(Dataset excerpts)
· · ·
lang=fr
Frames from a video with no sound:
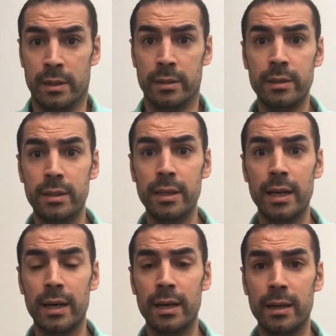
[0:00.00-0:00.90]
D'ici
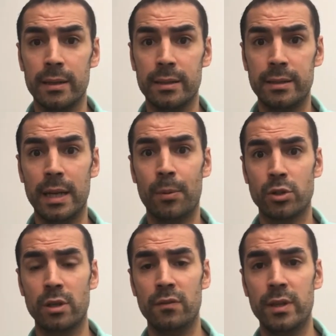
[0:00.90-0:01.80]
là, d'ici la
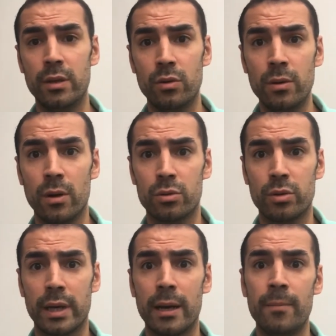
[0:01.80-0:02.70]
prochaine vidéo, en
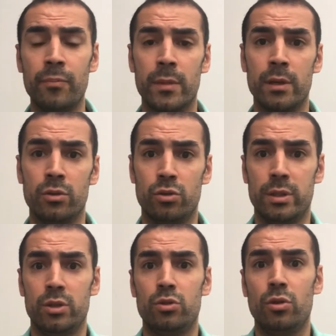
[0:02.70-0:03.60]
tout cas, je te
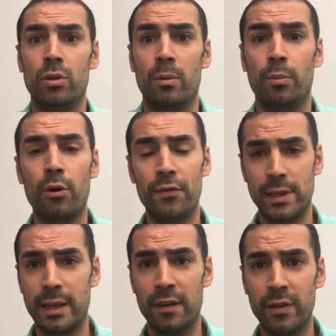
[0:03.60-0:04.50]
dis juste de
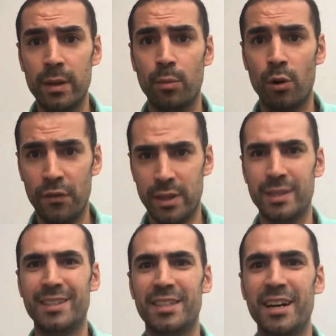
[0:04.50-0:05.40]
profiter de la vie, profiter
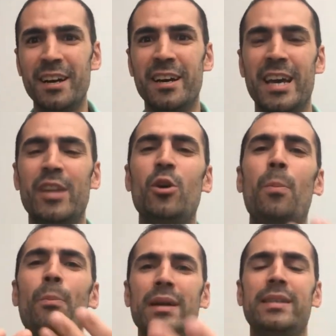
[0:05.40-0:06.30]
des tiens et de
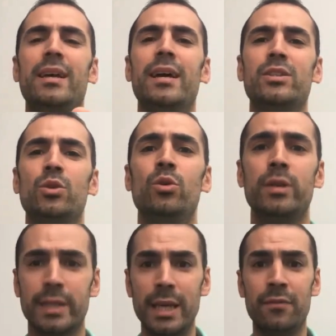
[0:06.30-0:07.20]
passer à l'action.
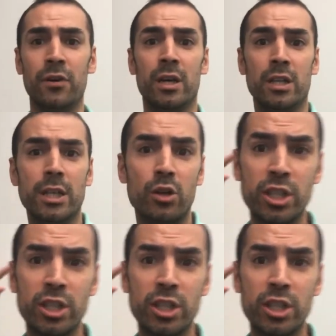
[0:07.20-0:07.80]
Kiff Ciao,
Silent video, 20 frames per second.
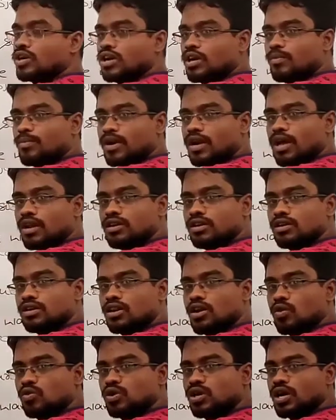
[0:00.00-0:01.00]
ఎవడు కనపడాలి
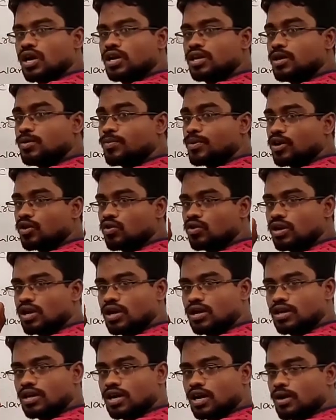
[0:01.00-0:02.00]
నౌన్ కానీ ప్రనౌన్
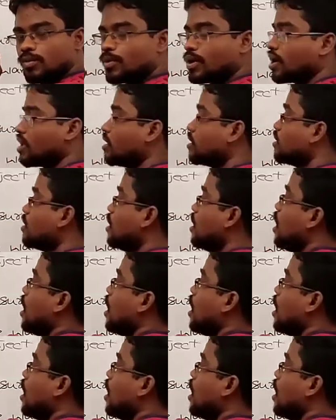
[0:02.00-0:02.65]
కానీ కనపడాలి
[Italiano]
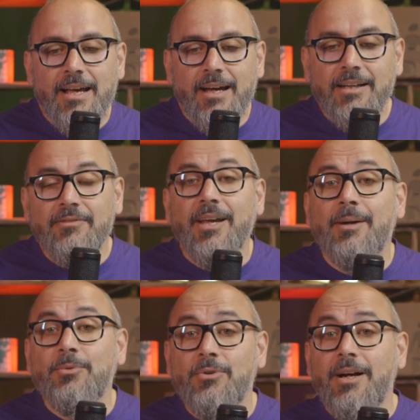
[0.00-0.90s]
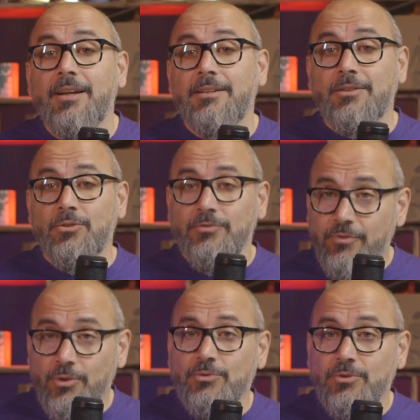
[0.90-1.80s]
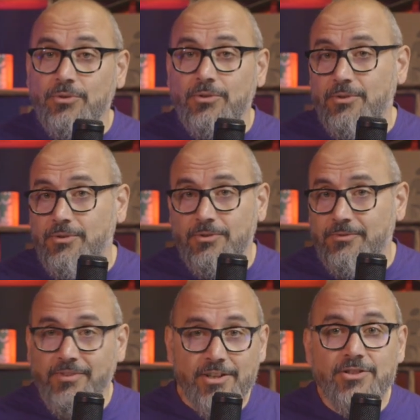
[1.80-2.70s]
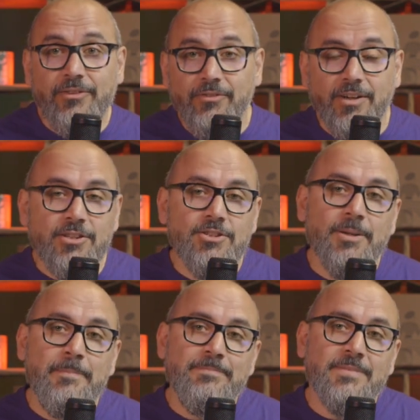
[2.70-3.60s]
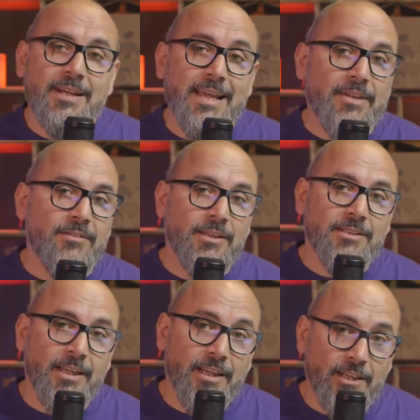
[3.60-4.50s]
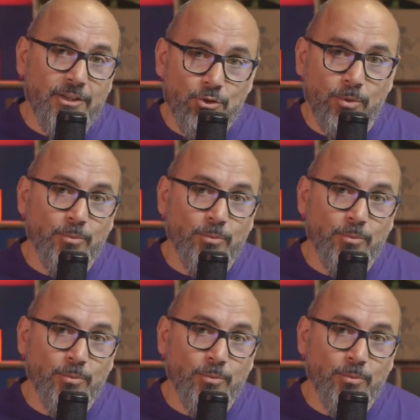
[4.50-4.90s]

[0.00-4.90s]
Arriviamo al confronto faccia a faccia tra Evelyn e Joe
· · ·
> [PROBLEM DETAILS]: Exactly the lines from the one that contains "[0:00.00-0:01.00]" to the last line of the data, both included, should be set down, and no pictures should appear among them.

> [RESPONSE BELOW]:
[0:00.00-0:01.00]
ఎవడు కనపడాలి
[0:01.00-0:02.00]
నౌన్ కానీ ప్రనౌన్
[0:02.00-0:02.65]
కానీ కనపడాలి
[Italiano]
[0.00-0.90s]
[0.90-1.80s]
[1.80-2.70s]
[2.70-3.60s]
[3.60-4.50s]
[4.50-4.90s]

[0.00-4.90s]
Arriviamo al confronto faccia a faccia tra Evelyn e Joe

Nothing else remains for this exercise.